This past weekend, in a move very out of
character for me, I read the New York Times Sunday Book Review. As a romance
novel enthusiast, the Book Review always seems to me a little, well, elitist,
for lack of a better word, and certainly out of touch with the reading
preferences of the mainstream. For example, my most favorite authors, the sublime
Susan Elizabeth Phillips and Nora Roberts have more than 70 New York Times
bestsellers between them, and have won an astonishing array of awards over the
years, but in my research, have amazingly never had one of their books reviewed
by the Times.
What compelled me to read the Book Review last
weekend was Douglas Brinkley’s review of Jodi Cantor’s nonfiction bestseller,
The Obamas. Though I have not yet read the book myself, and am not particularly
political (on paper I should, in fact, belong to about 3 different political
parties, so diverse are my views), Michelle Obama has always fascinated me.
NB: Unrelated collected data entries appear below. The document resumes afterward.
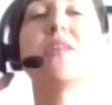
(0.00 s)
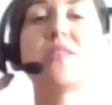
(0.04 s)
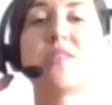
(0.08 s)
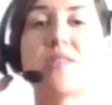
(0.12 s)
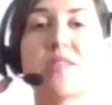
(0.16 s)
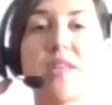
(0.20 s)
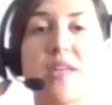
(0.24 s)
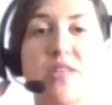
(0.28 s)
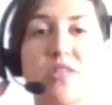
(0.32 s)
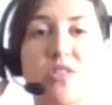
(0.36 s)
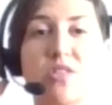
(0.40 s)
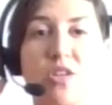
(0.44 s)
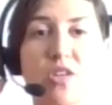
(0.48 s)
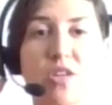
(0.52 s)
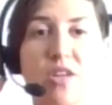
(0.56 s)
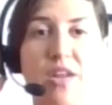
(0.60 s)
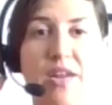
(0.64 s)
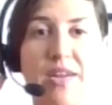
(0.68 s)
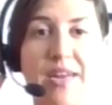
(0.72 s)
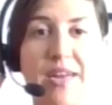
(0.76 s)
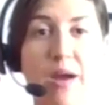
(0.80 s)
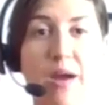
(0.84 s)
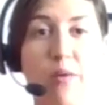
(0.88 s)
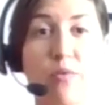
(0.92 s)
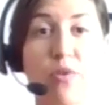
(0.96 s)
then center,
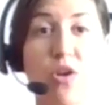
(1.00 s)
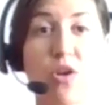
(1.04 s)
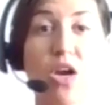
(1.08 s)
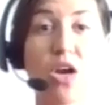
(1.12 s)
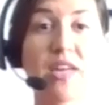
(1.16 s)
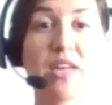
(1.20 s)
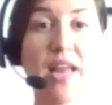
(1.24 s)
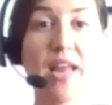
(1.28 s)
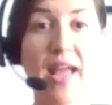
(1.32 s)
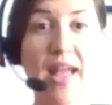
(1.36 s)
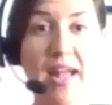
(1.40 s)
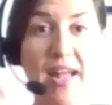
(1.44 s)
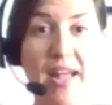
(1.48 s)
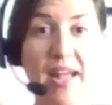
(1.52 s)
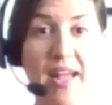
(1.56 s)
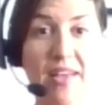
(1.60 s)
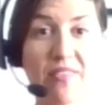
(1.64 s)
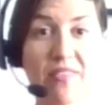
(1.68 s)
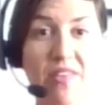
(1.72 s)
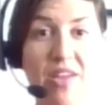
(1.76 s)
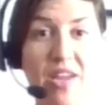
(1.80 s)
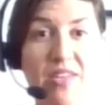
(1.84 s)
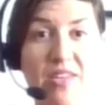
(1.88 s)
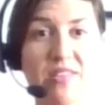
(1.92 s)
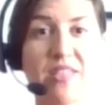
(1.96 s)
and now we're not gonna
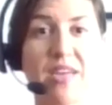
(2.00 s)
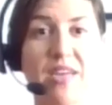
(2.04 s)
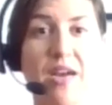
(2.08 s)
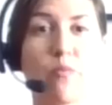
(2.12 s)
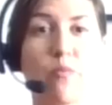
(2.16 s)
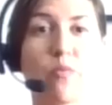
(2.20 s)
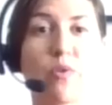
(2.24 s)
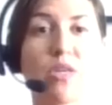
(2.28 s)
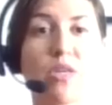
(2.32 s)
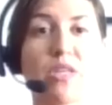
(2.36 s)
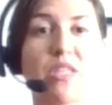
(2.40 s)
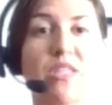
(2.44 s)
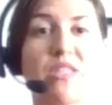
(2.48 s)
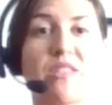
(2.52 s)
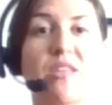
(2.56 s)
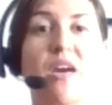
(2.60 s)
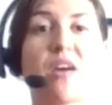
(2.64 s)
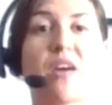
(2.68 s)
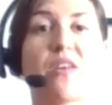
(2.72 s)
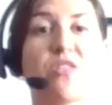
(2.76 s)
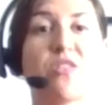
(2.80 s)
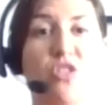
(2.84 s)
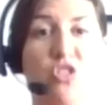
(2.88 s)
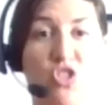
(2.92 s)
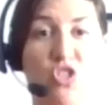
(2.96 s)
hang the head down, we're gonna
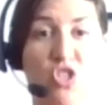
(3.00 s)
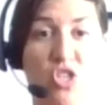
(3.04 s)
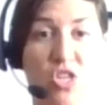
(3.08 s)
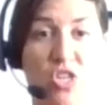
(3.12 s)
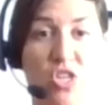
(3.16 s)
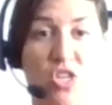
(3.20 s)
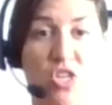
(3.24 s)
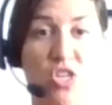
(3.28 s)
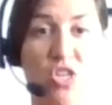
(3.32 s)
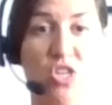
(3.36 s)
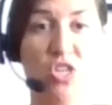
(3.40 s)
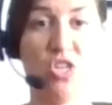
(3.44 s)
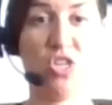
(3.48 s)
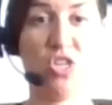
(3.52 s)
tuck the chin.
The
reports on her as the backbone of her family, and the not-so-quiet force behind
her husband’s success have always likened her, in my mind, to the women in my
favorite romance novels; the strong, self-sufficient women who marry the men of
their dreams, are fun and interesting mothers raising beautiful and
well-adjusted children, run successful businesses, wear designer clothes, and
always - always - find time for a Monday morning manicure. Anna Spinelli from
Sea Swept is one of these women, as is Phoebe Sommerville from It Had to Be
You. I would like to be one of these women. But I digress.
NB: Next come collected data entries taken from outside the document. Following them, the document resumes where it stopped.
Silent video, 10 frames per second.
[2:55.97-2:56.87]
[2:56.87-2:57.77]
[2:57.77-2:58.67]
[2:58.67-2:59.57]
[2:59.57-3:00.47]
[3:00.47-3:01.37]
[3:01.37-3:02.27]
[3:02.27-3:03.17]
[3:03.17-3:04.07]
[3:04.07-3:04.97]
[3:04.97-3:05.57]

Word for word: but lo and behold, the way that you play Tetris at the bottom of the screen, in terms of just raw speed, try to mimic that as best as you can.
In a review that managed to be, strangely
enough, both complementary and condescending,
Brinkley managed to summarily dismiss the book as a new, and inferior,
genre of literature enjoyed only by women, that he christened “chick
nonfiction.” The subtext of the review is that if a work of nonfiction centers
primarily on a marriage - on its highs and lows, joys and sorrows, and the
excitement and great adventure of sharing your life with another; particularly
in the fishbowl of the political arena - rather than strictly on policy
decisions and high-level meetings, surely, only a “chick” could possibly enjoy
it.
I can’t help but think that if the same book
had been written by a man, the New York Times Book Review would be praising his
brilliance, sensitivity, and his astute observations of a complicated marriage.
But I digress again.
This review both infuriated me and compelled
me to read the book as soon as possible because, in my romance novel-worshiping
world, there is nothing better than reading a book about relationships. Yes, I
do prefer reading about fictional couples to real-life couples - its far more
fun to read about the aforementioned wonder-woman than it is to read about a
real-life person and find out that she is not wonder woman after all - but I
have been known to indulge in some (gasp!) nonfiction from time-to-time.
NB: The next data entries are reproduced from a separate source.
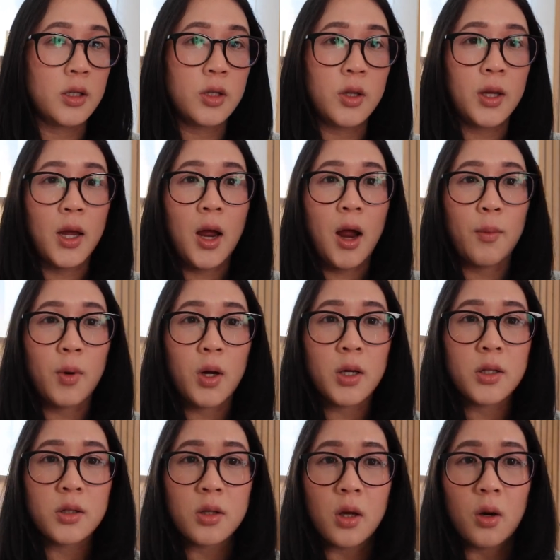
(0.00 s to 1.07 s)
to the camera,
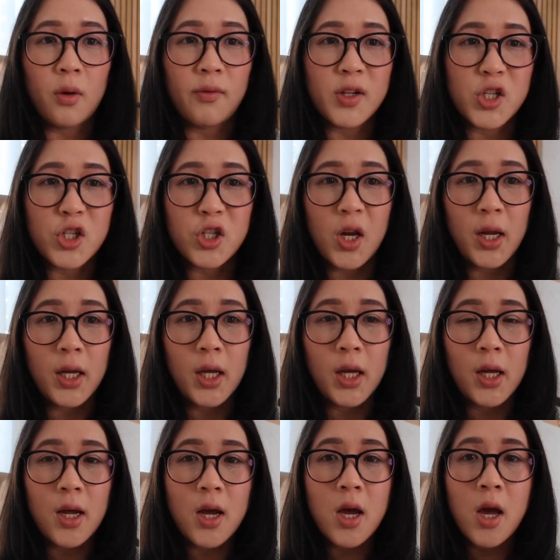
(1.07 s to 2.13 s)
so if it's
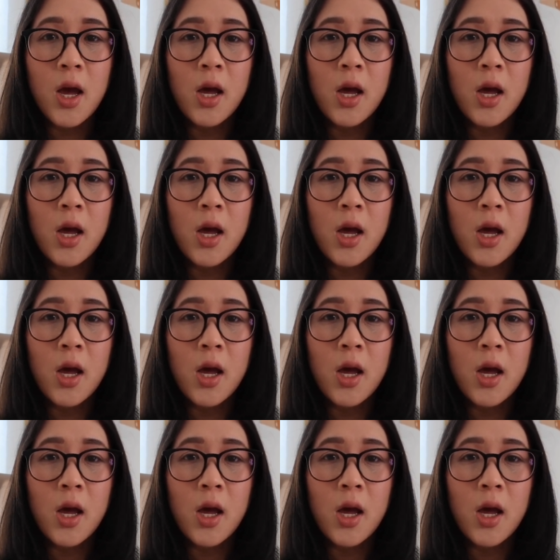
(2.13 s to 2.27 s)
shaky,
Some might think that my opinion plays right
into the reviewer’s hand, as I am both a woman and someone who loves reading
about relationships, but to them I say, what exactly is wrong with that? Yes,
stories about relationships tend to be fodder for the fiction genre, but the
reason they are is because the idea of the “relationship” is so fundamental to
our non-fiction world. I doubt that
romance authors would be able to write such compelling novels without their own
life experiences with relationships, both personal and professional. In
planning for the series of books I hope to write, most of my ideas stem from my
real life as well. I think it is both short-sighted and narrow-minded to assume
that just because a book is about a “relationship” it is less worthy of a place
of honor in literature. Maybe Brinkley should travel back in time to let Jane
Austin, James Joyce and Marquez know that their books are merely “chick books”.
I’d love to be a fly on the wall for those conversations.
And to Brinkley’s subtext that only women can
possibly enjoy a story about the relationships that influence politics I ask,
how many men do you think enjoyed both 24 and The West Wing? Certainly the
decisions of memorable characters like Bartlet, Lyman, Bauer, and Palmer were all
influenced, both positively and negatively, by their relationships. Should we
call these shows “chick shows”? I think my husband and my dad, fans of both
shows, would answer with a resounding “no.”
My point is, in a world where interpersonal
relationships are the foundation of all of our actions - in business, in
politics, in our personal and professional lives - what could be more real than
a book about just such a relationship? Political leanings aside, The Obamas is
about a relationship between two people who have supported each other, raised 2
seemingly well-adjusted children, and all the while managed to keep their
marriage thriving while navigating the pressure cooker of American politics.
Sounds like the makings of a great romance novel to me. In fact, I’m pretty
sure I already read that one. Twice. Try Nora Roberts’ All The Possibilities or
Susan Elizabeth Phillips’ First Lady if you don’t believe me.